We show that the survival of king penguins is reduced when SST was high in the marginal ice zone (MIZ) 2 years earlier (Fig. 1 and Table 2). This reduction can be linked to prey populations at the northern boundary of pack ice. A poor sea ice cover the winter after a year with high SST might negatively affect in cascade each level of the food web (9, 28). Indeed, during the winter, breeding birds leave the PFZ foraging area to spend a substantial proportion of their time at sea below the northern sea ice limit (13) (56–57° S, i.e., MIZ).
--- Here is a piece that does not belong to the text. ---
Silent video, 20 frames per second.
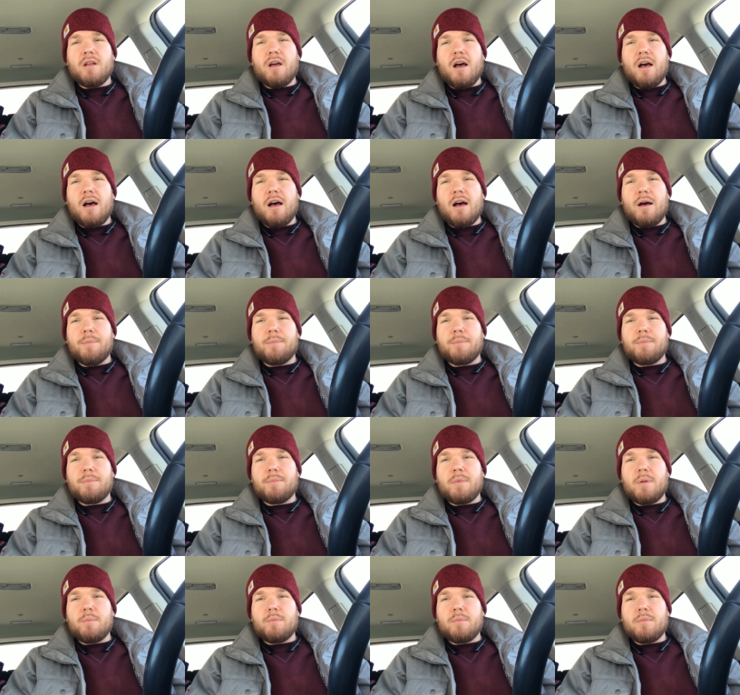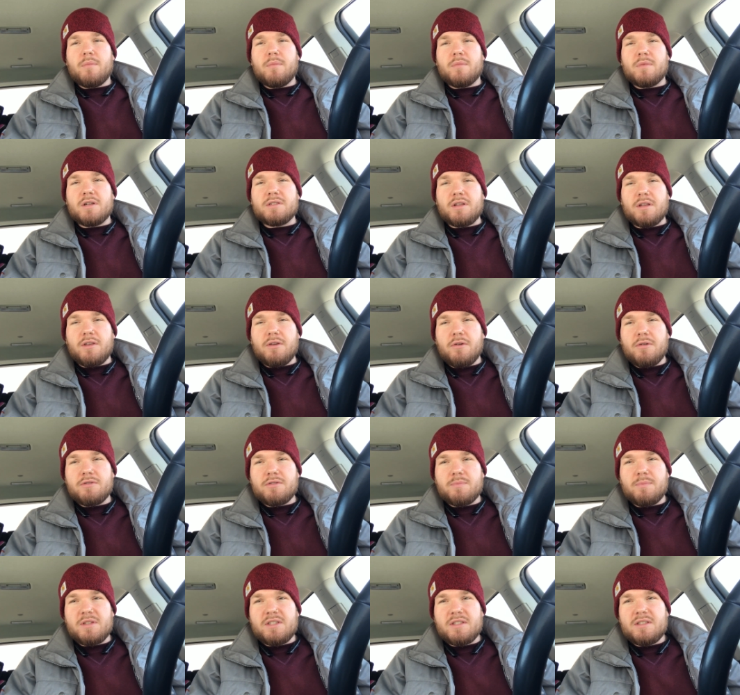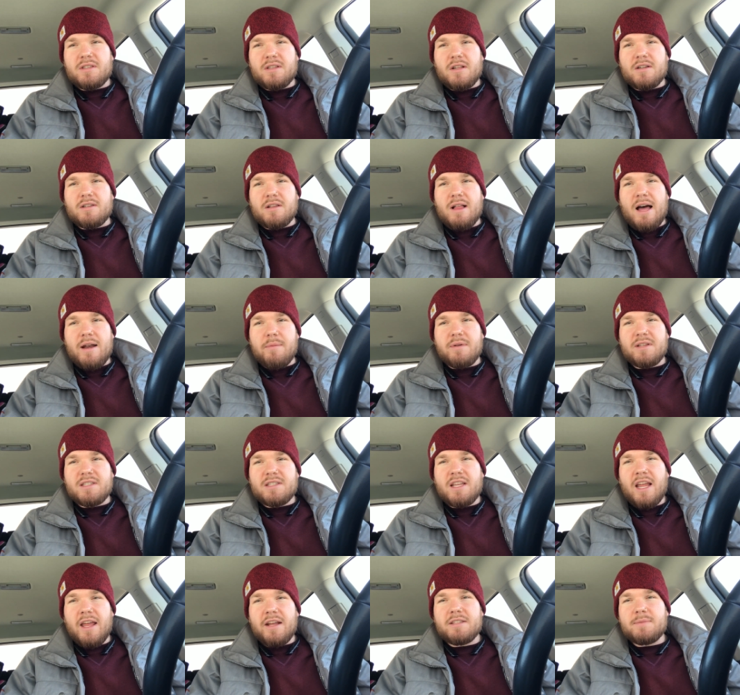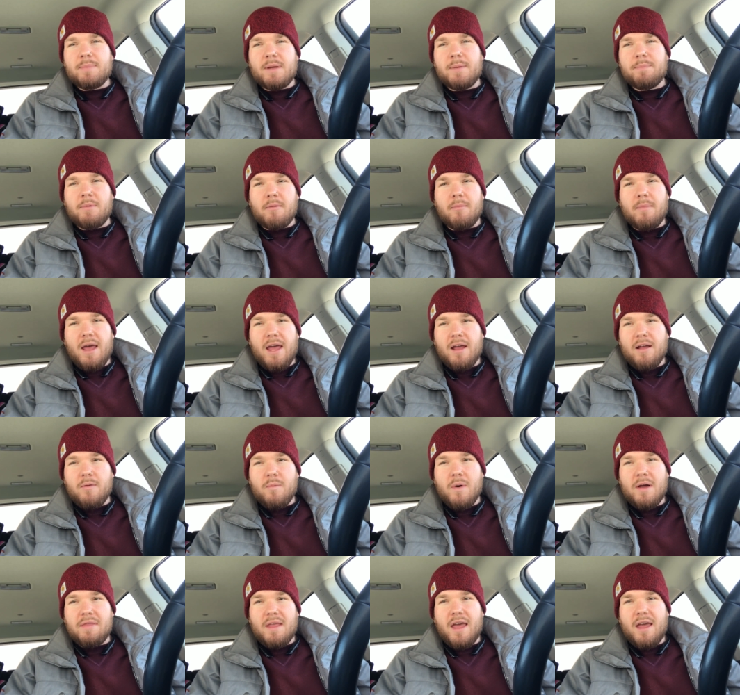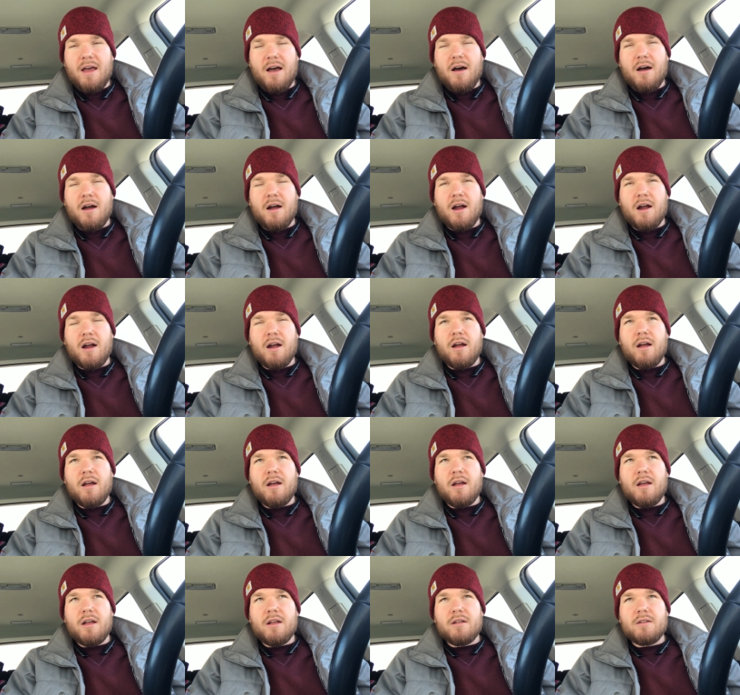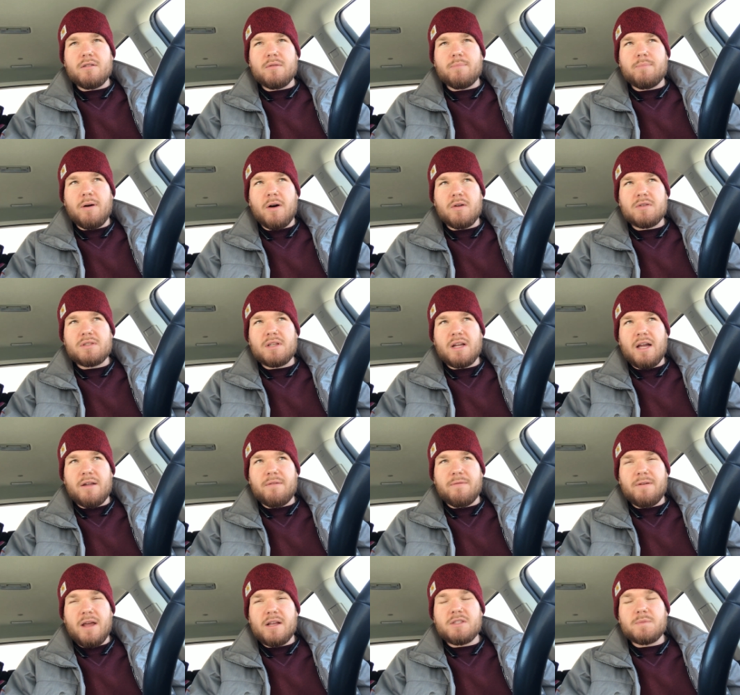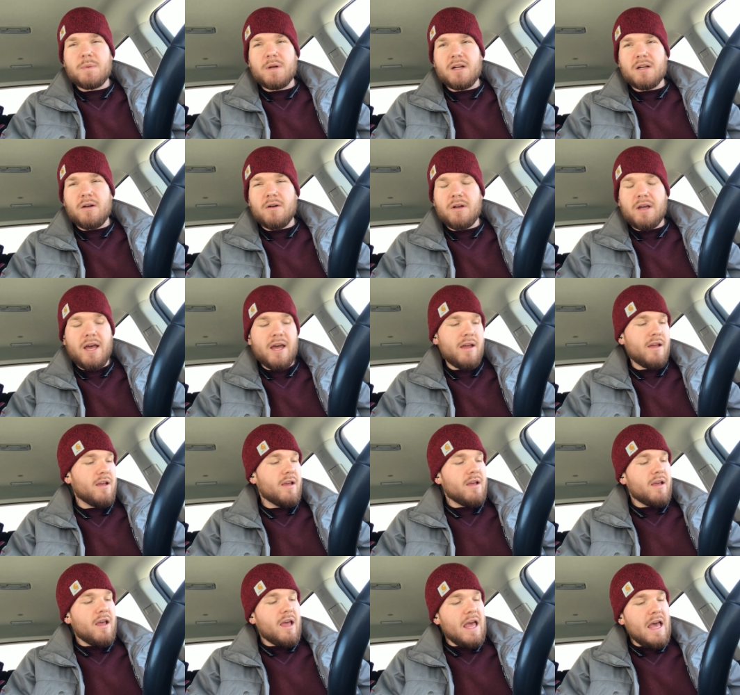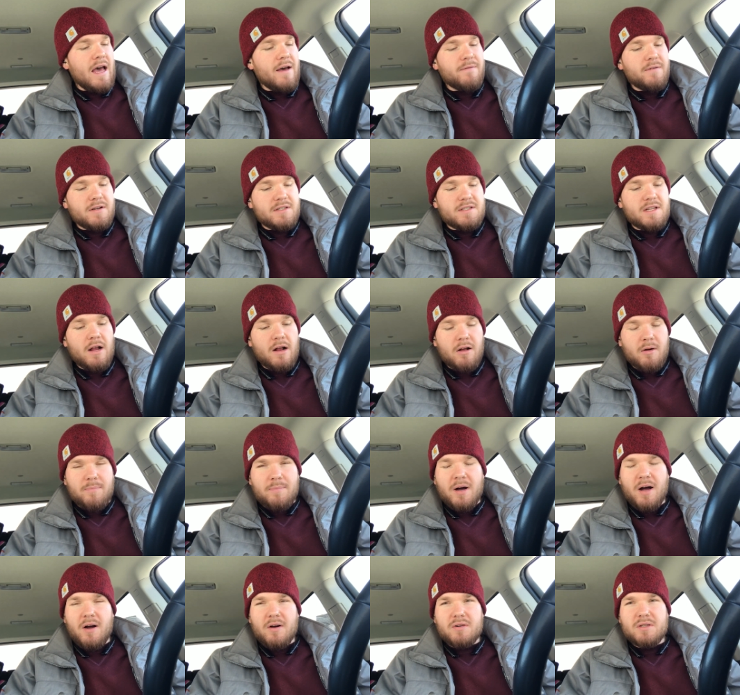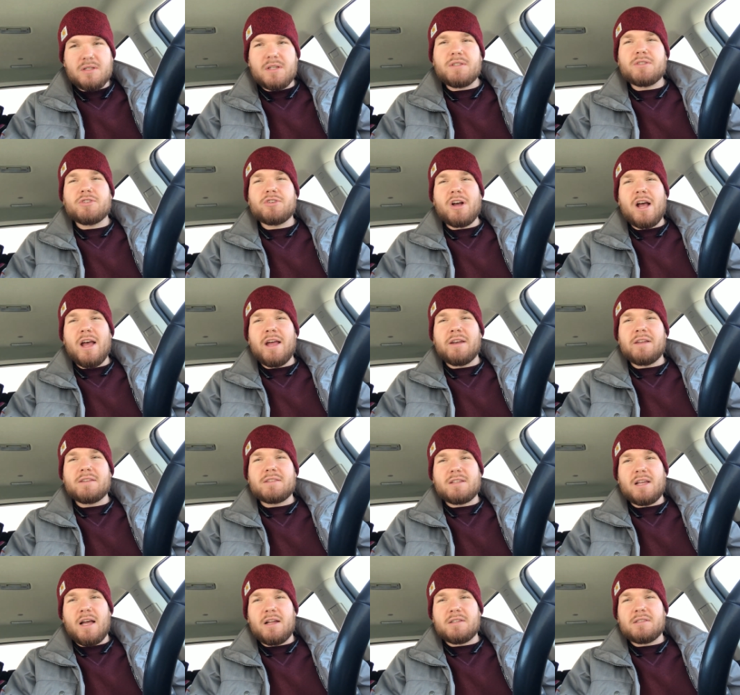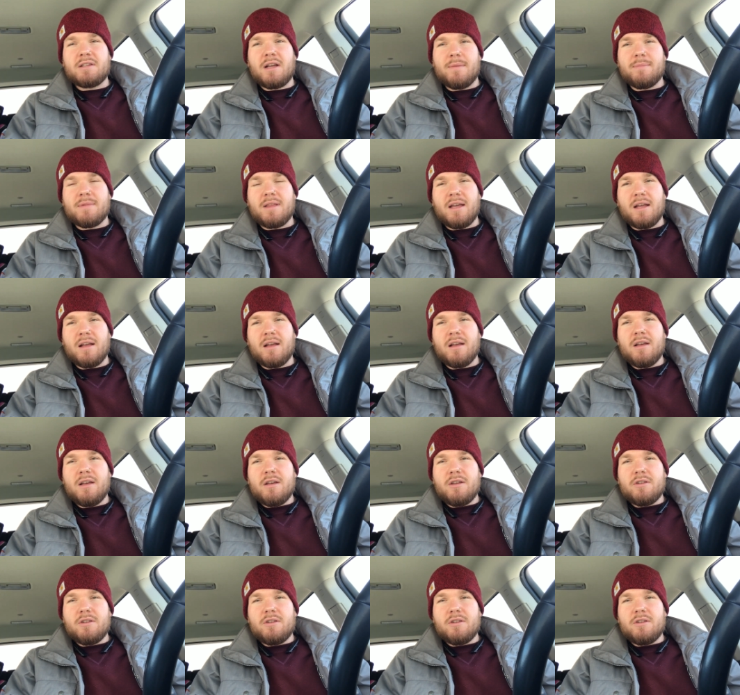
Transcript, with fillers: Um, there's a huge, there's a lot of mistakes people make when they are posting on Facebook, okay? every single post is trying to sell something,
King penguin diet in this area is still unknown, but a study suggests that they compensate for the limited access to myctophids in winter by shifting their diet to Euphausia superba Krill species (13), on which they might rely to replenish their body fuels in distant areas (22) such as the MIZ. Consequently, 1 year after a warm event, king penguins might increase their energy expenditure for foraging (12) because of the poor prey abundance (krill or myctophid species) in the MIZ at the detriment of their survival the following year. This second-year lag may actually be explained by the delayed effect of costs occurring during the reproductive season (29) adjusted to the particular 1-year breeding cycle of the king penguin. Contrary to life-history theory expectation for a long-lived bird, breeding king penguins therefore seem to shunt efforts toward their offspring rather than for their own survival (see ref. 30).

Altogether, our data analysis, which avoids the bias of flipper banding, demonstrates that high SSTs have a detrimental effect on breeding and/or survival of king penguins. Moreover, we also show that the effect of warming on these two fundamental demographic traits is related to two different oceanographic processes linked to two foraging areas. Breeding success is related, without time lag, to the proximate environmental conditions in the north of the PFZ (at the Polar Front during the summer and over the Crozet shelf during the winter), whereas adult survival is linked, with a 2-year lag, to the winter SST in the remote MIZ. Importantly, and according to life-history theory in long-lived species (18), king penguin populations would not be sustained with a 9% drop in their adult survival such as that we show for an increase of only 0.26°C in SST (Fig. 1). Age might also be an important determinant of individual fitness and might have a potential impact on population growth rates (31, 32). Old birds (33) and first-time breeders (Constraint hypothesis; refs. 34 and 35) might be more sensitive to climatic variation than prime-age adults, as is known, e.g., for large ungulates (see ref. 36). Thus, at more long-term, our cohorts of 10-month-old chicks micro-tagged each year from 1998 will allow us to look at this age-related pattern of survival by analyzing these three groups separately. However, in line with the last Intergovernmental Panel on Climate Change (IPCC)-2007 estimation of a linear increasing trend of 0.74°C of global surface temperature during the last century and a further warming of ≈0.2°C per decade for the next two decades (37), the warming of the Southern Ocean certainly represents a major threat for penguins. Some other seabird communities in Antarctica might be affected by such a cascade of effects of Southern Ocean warming.

Materials and Methods

Species and Demographic Survey.

The specificity of the king penguin is that birds do not succeed in carrying out all breeding activities (courtship, egg laying, incubation, and chick fledging) within the summer period. Moreover, birds are not synchronized in their egg-laying date, and the laying period extends over 4 months, i.e., from November to the beginning of March. Two peaks of laying are observed: a first peak of early breeders which corresponds to those birds that did not breed or have failed in their previous breeding season, and a second peak of late breeders corresponding to those birds that have succeeded in fledging a chick during the previous breeding season (11). Such a unique breeding cycle appears to result from time-restricted access to resources, which fluctuate seasonally in abundance (22). Then, the favorable summer season is too short for penguins to complete moulting and breeding and at the same time produce a chick with good prospects of survival (38).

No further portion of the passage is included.